Research Papers & Work in Progress
Dictating Development? Achieving Targets through Performance Contracts and Community Work
How do countries achieve their development targets? This paper presents causal evidence from Rwanda on the complementarity of top-down Performance Contracts and local Community Work to implement behavioral change. I exploit rainfall on the day of Community Work as exogeneous variation in attendance rates over time and estimate the reduced-form effect on the timing of behavioral change in individual women and households. The results show that, only with Performance Contracts, Community Work is an effective instrument for the central government to implement development targets in modern contraceptive prevalence and malaria prevention. The analysis illustrates an institutional system. Pressure is the suggested mechanism, which was arguably used for behavioral change.
Time Use in Hypothetical Basic Income Scenarios
Linek, Maximilian. 2018. “Time Use in Hypothetical Basic Income Scenarios”. AEA RCT Registry. October 22. [Trial Registry]
What would you do if you received basic income?

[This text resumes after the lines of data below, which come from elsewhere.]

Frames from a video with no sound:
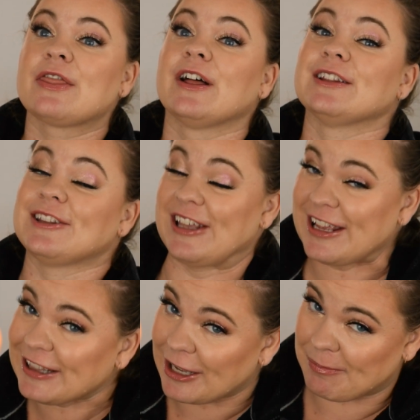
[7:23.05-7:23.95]
The
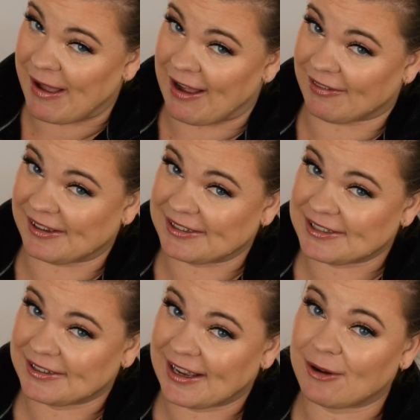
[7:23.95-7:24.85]
Leela
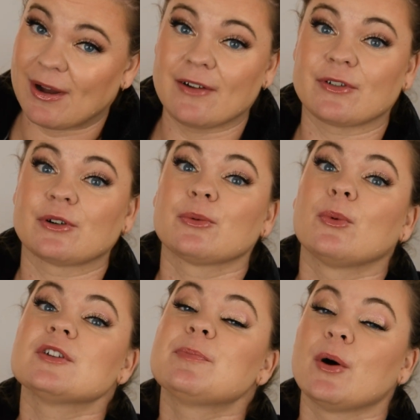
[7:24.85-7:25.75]
palette, however,
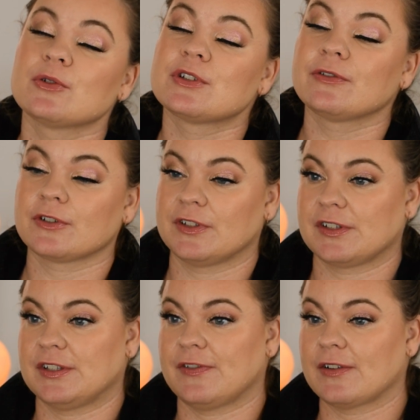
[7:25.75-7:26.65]
was posted for
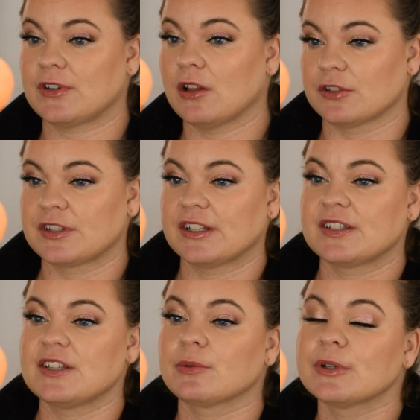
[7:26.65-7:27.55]
$65. That's
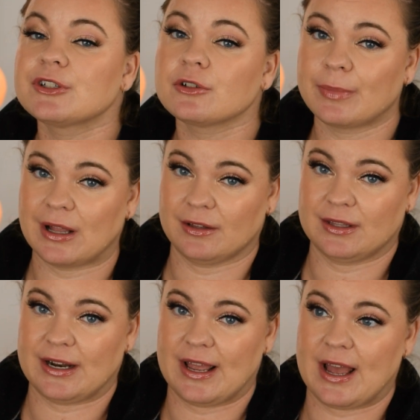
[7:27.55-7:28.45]
the original palette
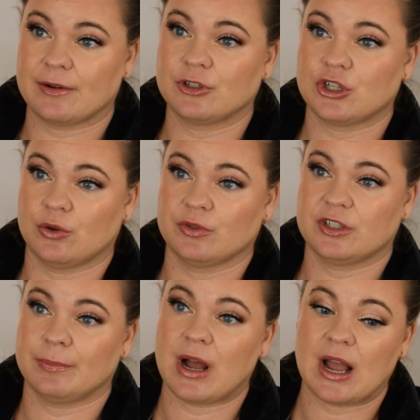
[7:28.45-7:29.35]
that I had chose
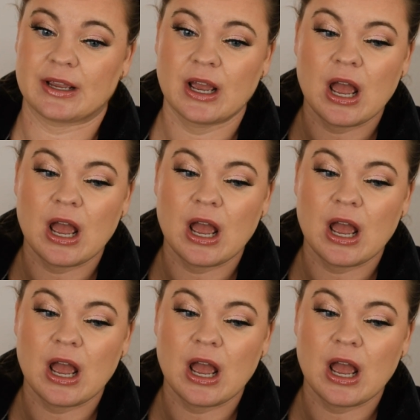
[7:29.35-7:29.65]
to buy.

This paper analyzes a survey experiment among 70,541 registered users of a NGO which promotes basic income in Germany. Treated individuals received a hypothetical basic income scenario varying the amount, duration and the number of recipients. Following the scenario, individuals were asked how they plan to adjust their time use across 7 activity categories. I find strong responses to the amount of basic income, but no differential adjustments with respect to duration or the number of recipients. Planned Ajustments are decreasing in the amount of basic income. On average, respondents reduce their working time by 1.5 hours a week for every 500 Euros of additional basic income. Time use increases in all other categories. Contrasted with a pure control group, respondents only adjust time use for basic income amounts larger than 500 Euros. Overall, the evidence suggests that basic income has only moderate effects on time use in general and on working time in particular.
Social Information and Online Donations: Experimental Evidence from Wikimedia (with Christian Traxler)

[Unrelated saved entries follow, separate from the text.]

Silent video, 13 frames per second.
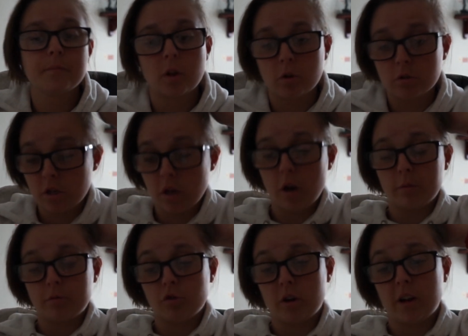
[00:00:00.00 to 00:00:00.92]
Also,
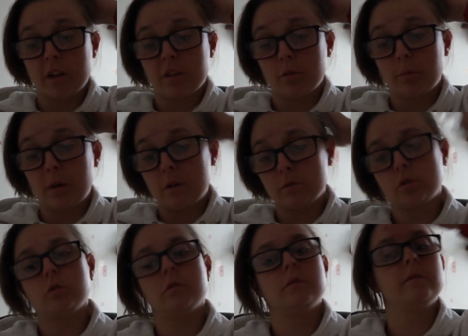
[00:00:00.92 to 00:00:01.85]
I'm trying to get thumbnails
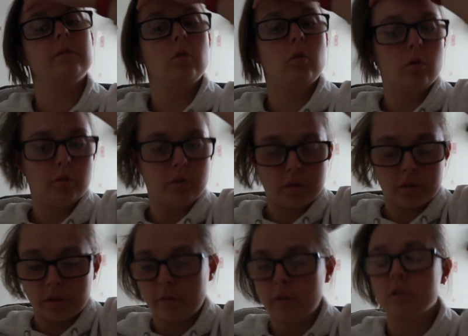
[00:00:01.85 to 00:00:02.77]
done for
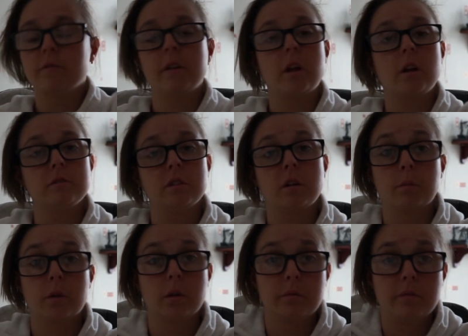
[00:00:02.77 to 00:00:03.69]
the future videos that I'm
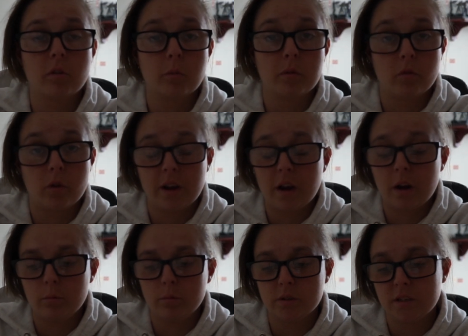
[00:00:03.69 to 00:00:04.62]
going to be filming right
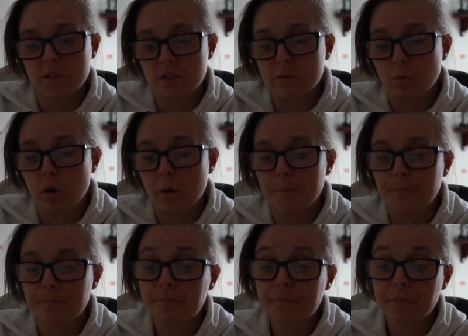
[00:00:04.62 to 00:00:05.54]
now, which is this one,
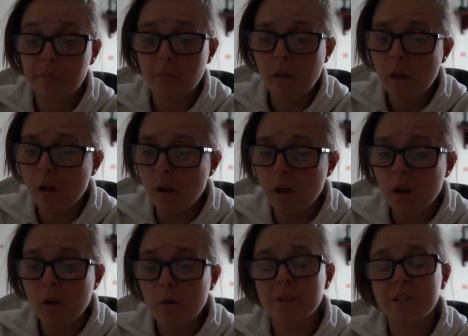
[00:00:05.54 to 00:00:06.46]

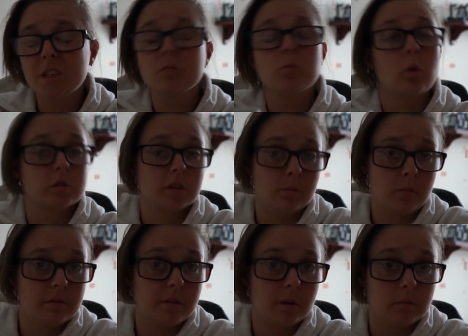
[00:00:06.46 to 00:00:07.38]
which is what's on
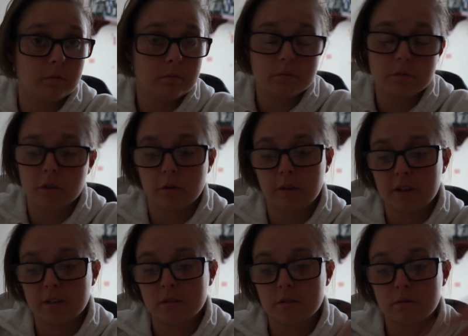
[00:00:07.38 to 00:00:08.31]
my phone. So
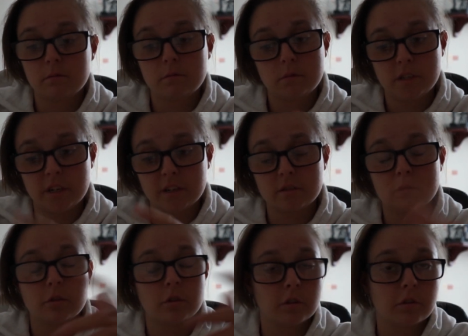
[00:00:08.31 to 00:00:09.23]
that's ticked,
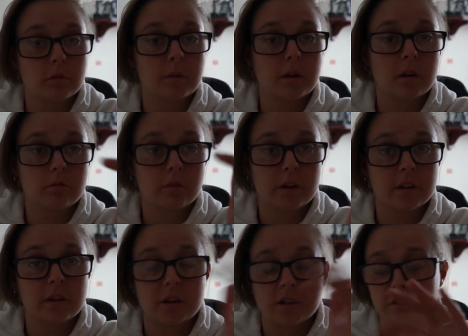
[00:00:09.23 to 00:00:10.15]
done a thumbnail,
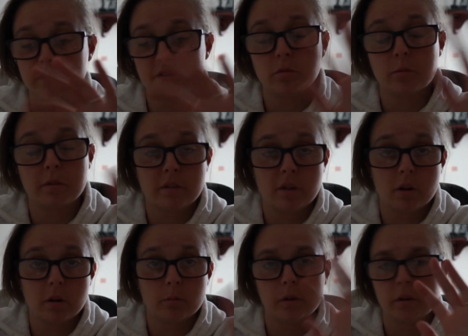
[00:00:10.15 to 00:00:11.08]
ready. As you saw, my
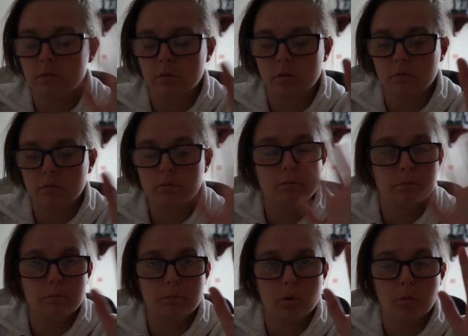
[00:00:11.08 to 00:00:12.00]
photo rate's done.
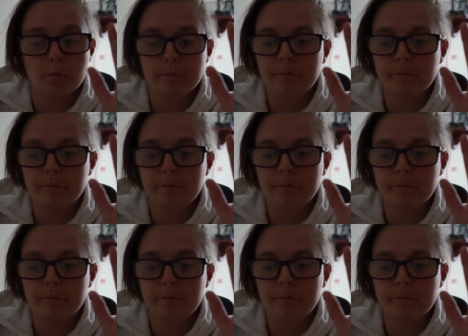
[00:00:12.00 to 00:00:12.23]
Boom.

Linek, Maximilian and Christian Traxler. 2018. “No Conditional Cooperation? Trials in a large online Fundraising Campaign.” AEA RCT Registry. November 13. [Trial Registry]

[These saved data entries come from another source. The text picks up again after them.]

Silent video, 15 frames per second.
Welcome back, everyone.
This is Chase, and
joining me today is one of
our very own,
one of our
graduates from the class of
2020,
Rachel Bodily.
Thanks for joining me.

This paper analyzes six trials conducted on the German website of the world’s largest online encyclopedia, Wikipedia. During fundraising campaigns, Wikipedia users were randomly assigned to different banner messages that solicit donations. The trials systematically manipulated content or framing of social information about how many other users are donating. The results provide no evidence on conditional cooperation: varying social information does not induce conditionally pro-social conduct. In fact, a trial that framed an identical number of donors as small (“few” in contrast to “many”) significantly increased users’ propensity to donate. We discuss several possible explanations of these findings.